⟨
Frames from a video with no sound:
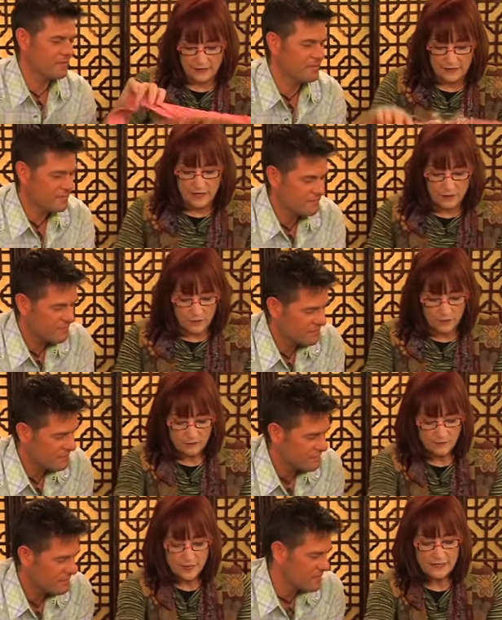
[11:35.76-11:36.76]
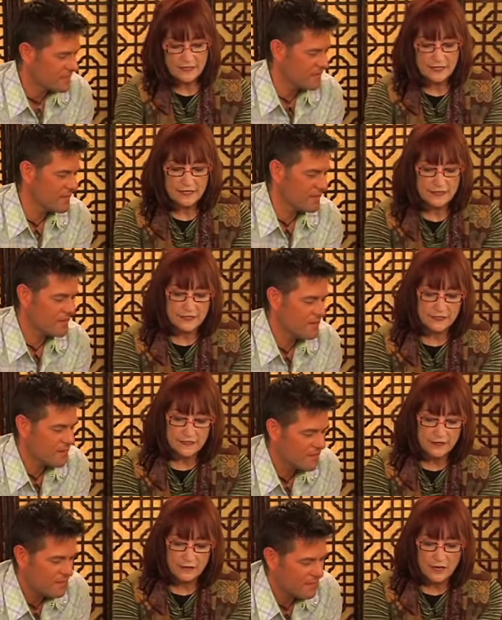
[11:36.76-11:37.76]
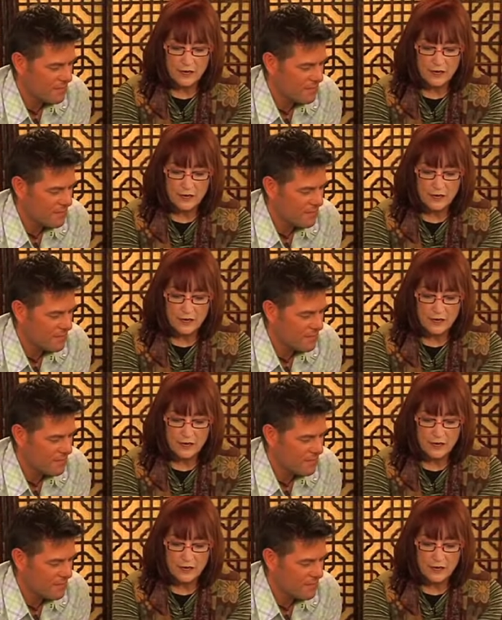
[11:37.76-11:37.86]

Speaker 1: Now what Ron did is he sewed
⟩
Problem to work on
With the pictures removed, set down every line of the listing above exactly.

Written response
Frames from a video with no sound:
[11:35.76-11:36.76]
[11:36.76-11:37.76]
[11:37.76-11:37.86]

Speaker 1: Now what Ron did is he sewed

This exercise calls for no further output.